Evaluating parameters for EMA crossover trading: A rigorous approach (kind of)

Preliminary note #1 I originally posted this in Goomboo's thread, which started out a long time ago as an introduction to the EMA20+10 crossover method, and has since then turned to the more general topic of backtesting (average based) trading strategies. If you're unsure about the basic idea behind EMA based trading strategies, read his thread. Goomboo wrote an excellent index for it a while ago, making it easy to navigate.

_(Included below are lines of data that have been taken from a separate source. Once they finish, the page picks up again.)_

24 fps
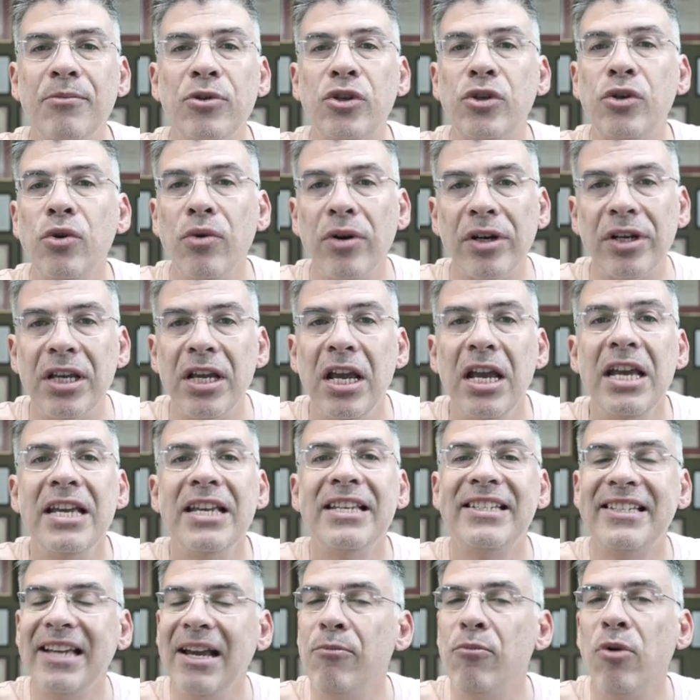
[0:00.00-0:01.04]
sort
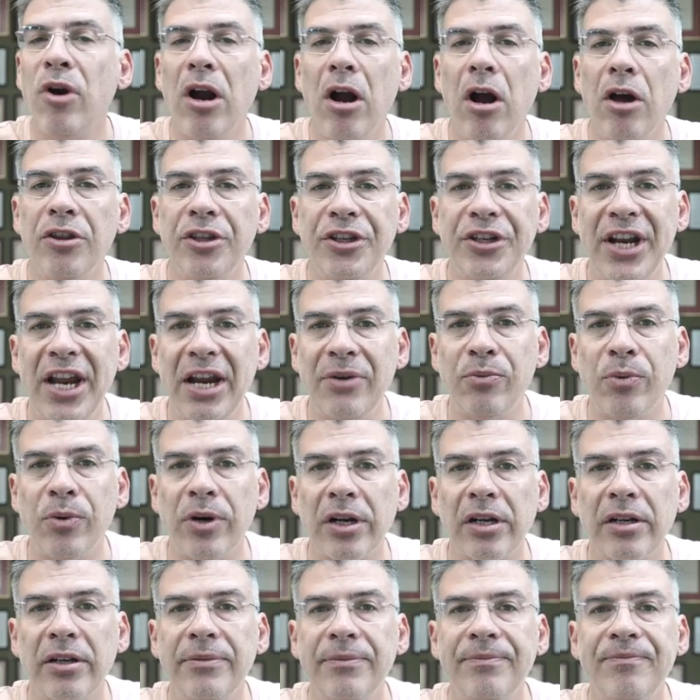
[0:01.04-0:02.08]
somewhere on the
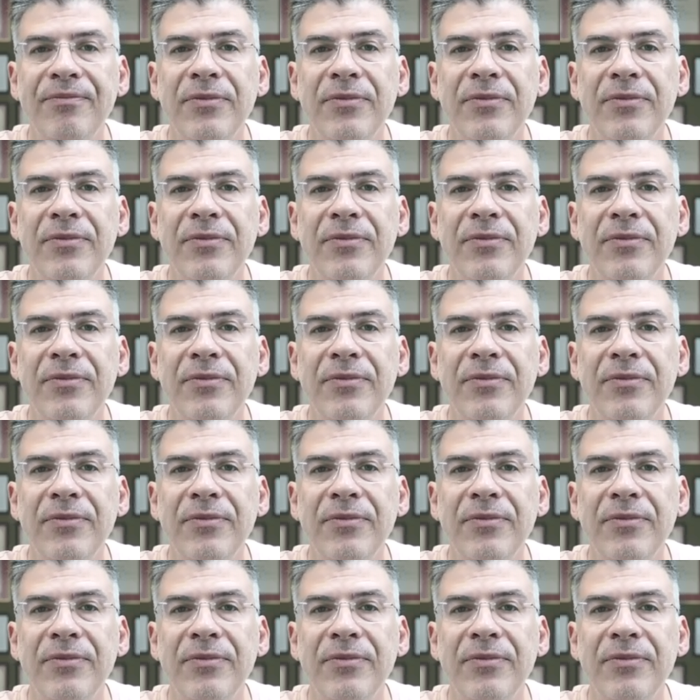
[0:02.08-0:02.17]
network.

Preliminary note #2 This post should be self-contained, but I should make special mention of the software I used for backtesting: Gekko, available on github. It is easy to install and use, and highly recommended if you plan to use an EMA crossover strategy yourself. Among other things, it calculates the averages (and potential crossovers) in real-time, so you will receive trading signals without delay, and it allows you to set thresholds for the crossovers which is extremely important for the 1 hour variant of the EMA method. Many thanks to Mike van Rossum.

Preliminary note #3 This is going to be an extremely long post. One day I will be able to write and explain my ideas in a more concise manner. Today is not that day. Consider yourself warned. There's a summary at the end that contains all the important bits, feel free to skip the rest.

Introduction

The following test of different EMA strategies was based on a few simple assumptions that can be summarized as follows:

(1) Recent performance (i.e. the result of back-testing on recent historical data) is a much greater factor in determining future profits than performance on older historical data.

(2) The simple parameter search we employ seems to favor curve fitting, which makes future performance of the parameters doubtful. Therefore, we need to back-test across different time segments to confirm results found in recent history.

(3) Trading is more expensive than previously assumed. It is necessary to take into account not only the rather high trading fees itself, but also slippage while executing a trade, and possibly even the delay between the EMA method signaling a trade and the trader executing it, which tends to cut into profits.

Methodology

The obvious parts: I'm using Gekko for back-testing, performing a search for optimal parameters for EMA crossover methods, yadda yadda yadda. All of the following is based on mtgox data.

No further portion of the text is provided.